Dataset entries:
★ ★ ★ ★ ★

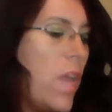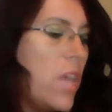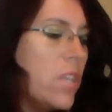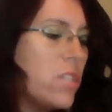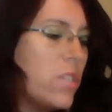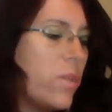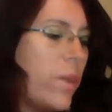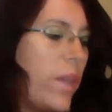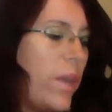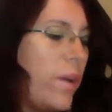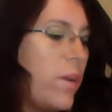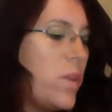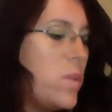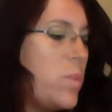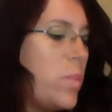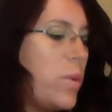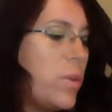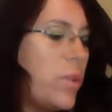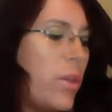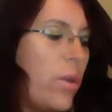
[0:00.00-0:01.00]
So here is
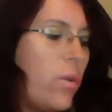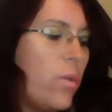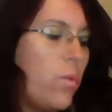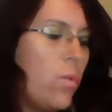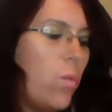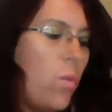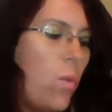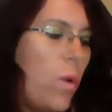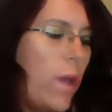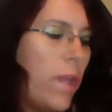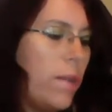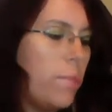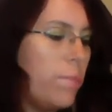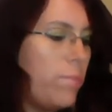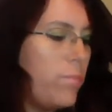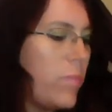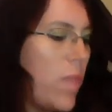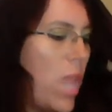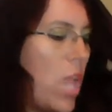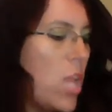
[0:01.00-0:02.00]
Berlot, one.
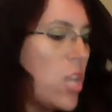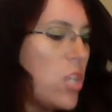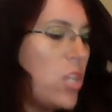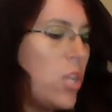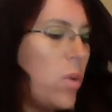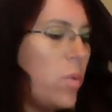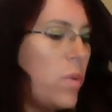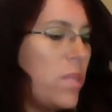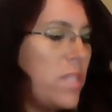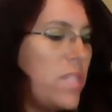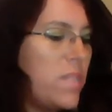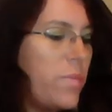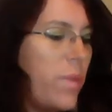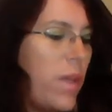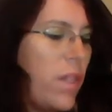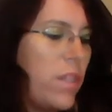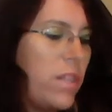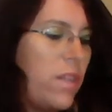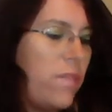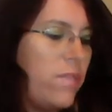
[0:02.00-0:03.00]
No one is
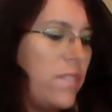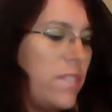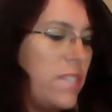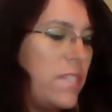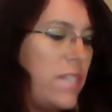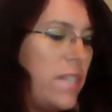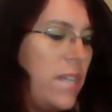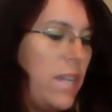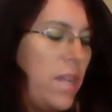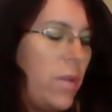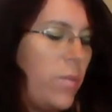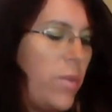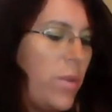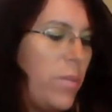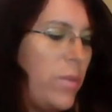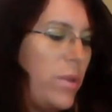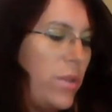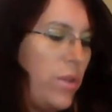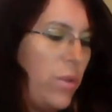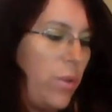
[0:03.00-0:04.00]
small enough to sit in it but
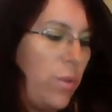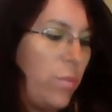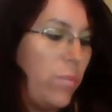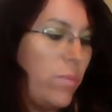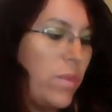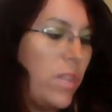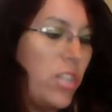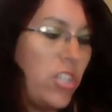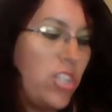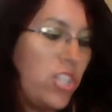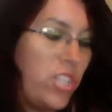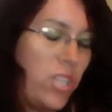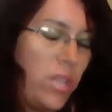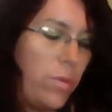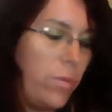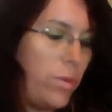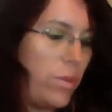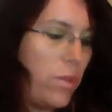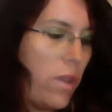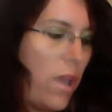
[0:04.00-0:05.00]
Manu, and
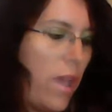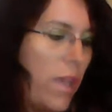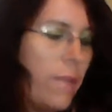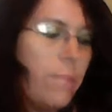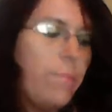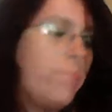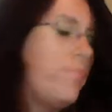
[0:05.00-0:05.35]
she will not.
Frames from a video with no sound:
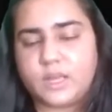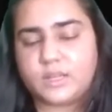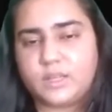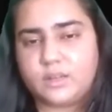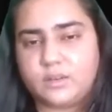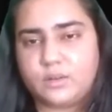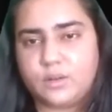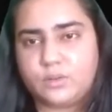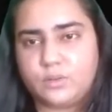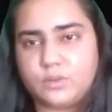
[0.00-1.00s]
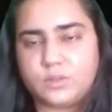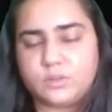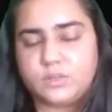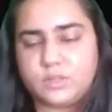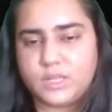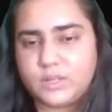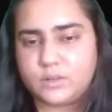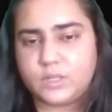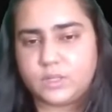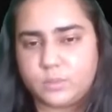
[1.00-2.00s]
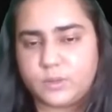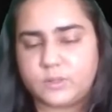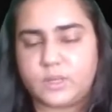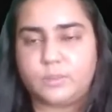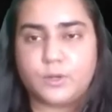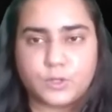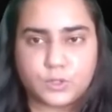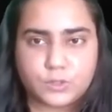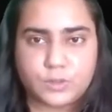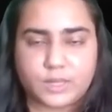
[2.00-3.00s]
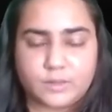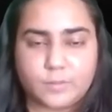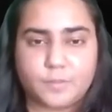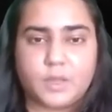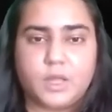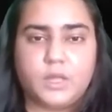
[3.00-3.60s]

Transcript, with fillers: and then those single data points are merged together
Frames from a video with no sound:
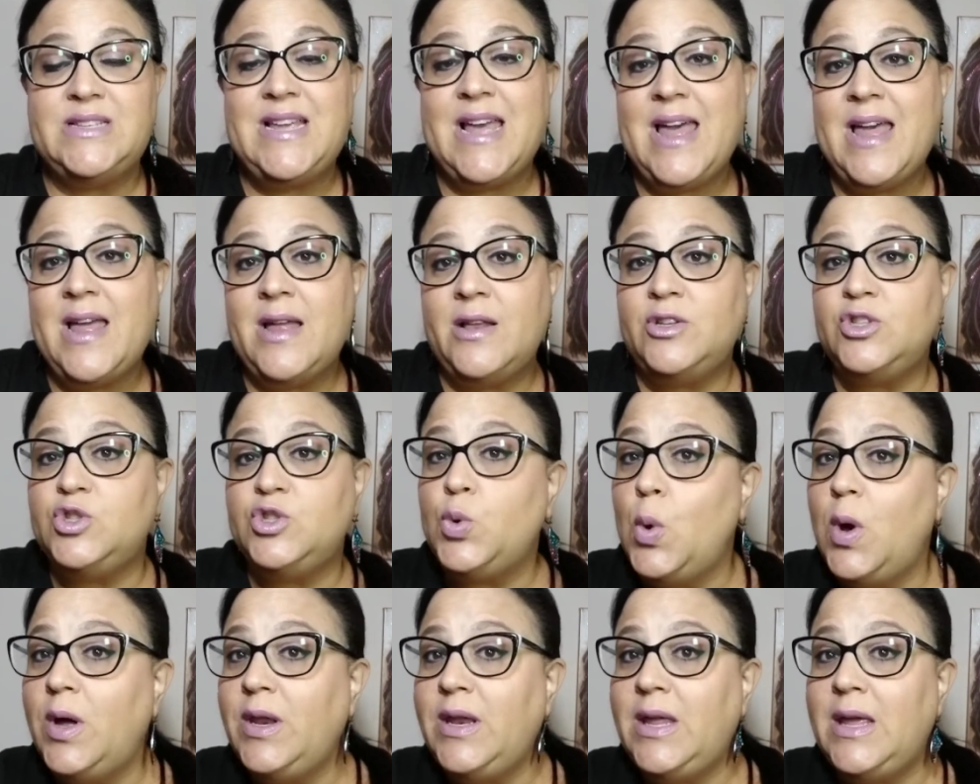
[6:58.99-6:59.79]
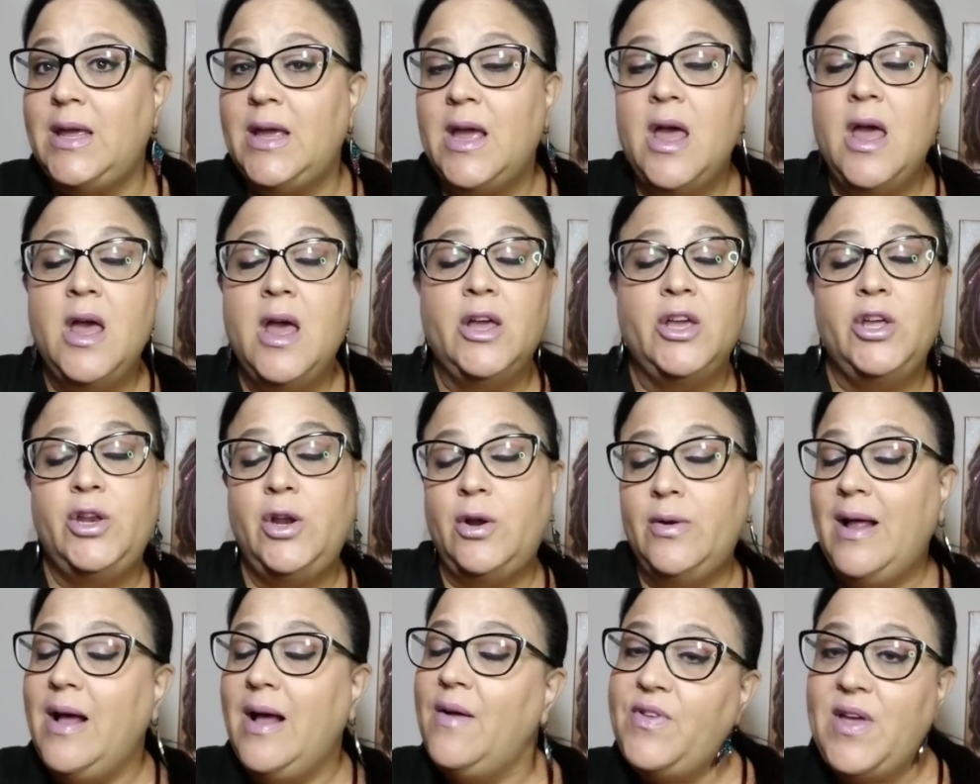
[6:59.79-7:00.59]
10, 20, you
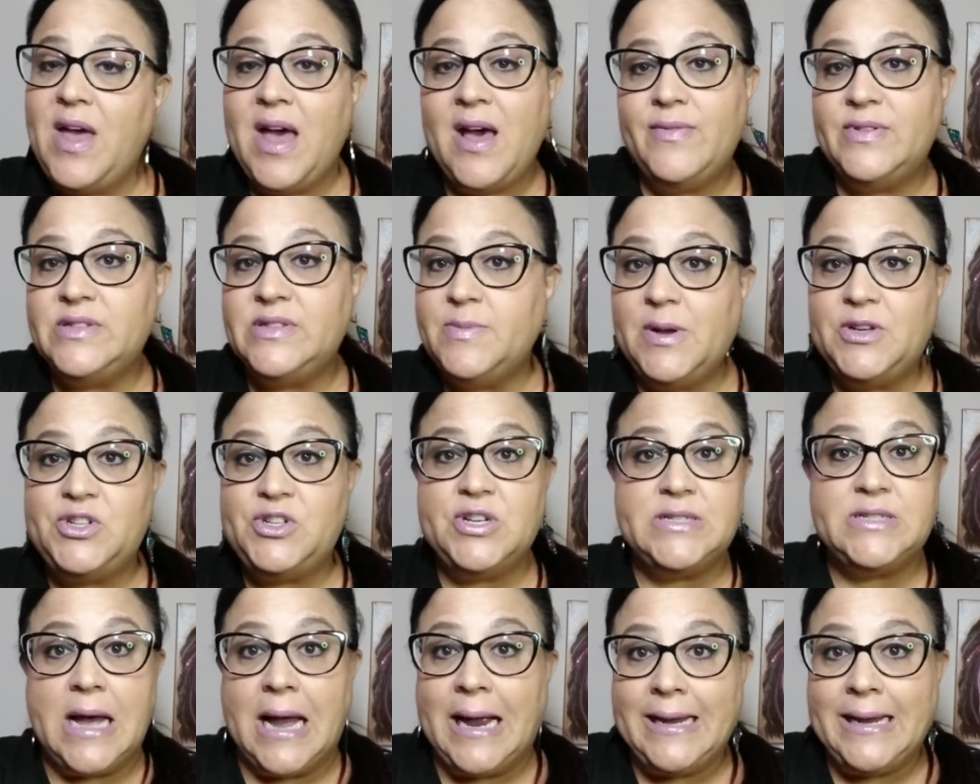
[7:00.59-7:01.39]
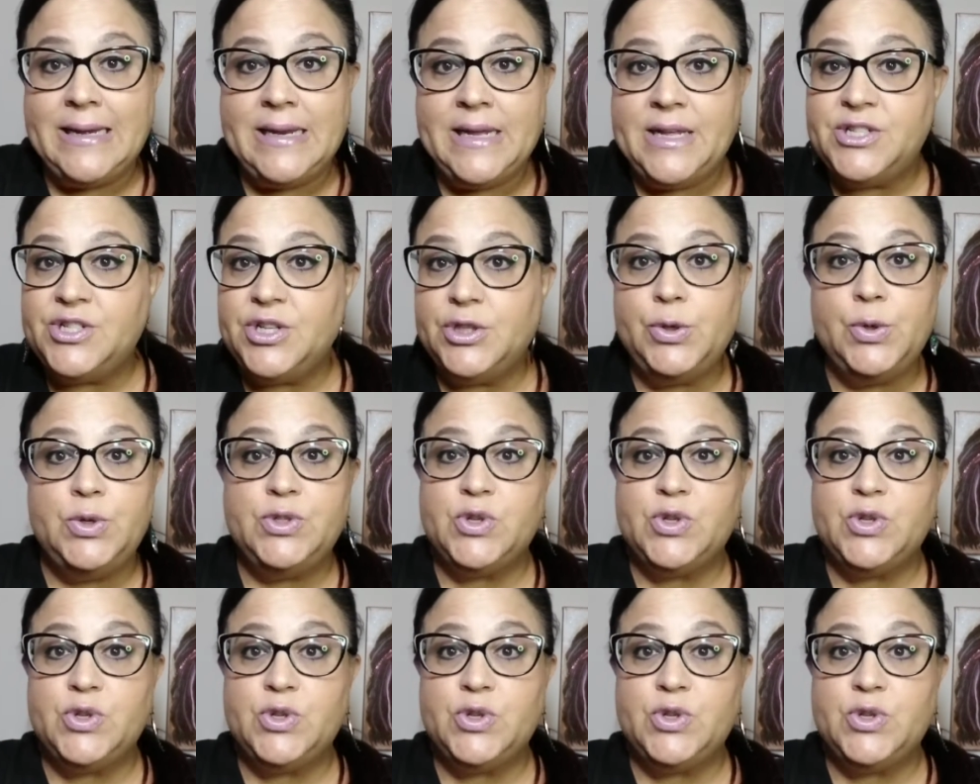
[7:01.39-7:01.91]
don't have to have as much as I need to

★ ★ ★ ★ ★

- PROMPT
From the line holding "[0.00-1.00s]" down to the final line of the entries above, print every line exactly. Pictures do not go in.

- REPLY TO THE EXERCISE
[0.00-1.00s]
[1.00-2.00s]
[2.00-3.00s]
[3.00-3.60s]

Transcript, with fillers: and then those single data points are merged together
Frames from a video with no sound:
[6:58.99-6:59.79]
[6:59.79-7:00.59]
10, 20, you
[7:00.59-7:01.39]
[7:01.39-7:01.91]
don't have to have as much as I need to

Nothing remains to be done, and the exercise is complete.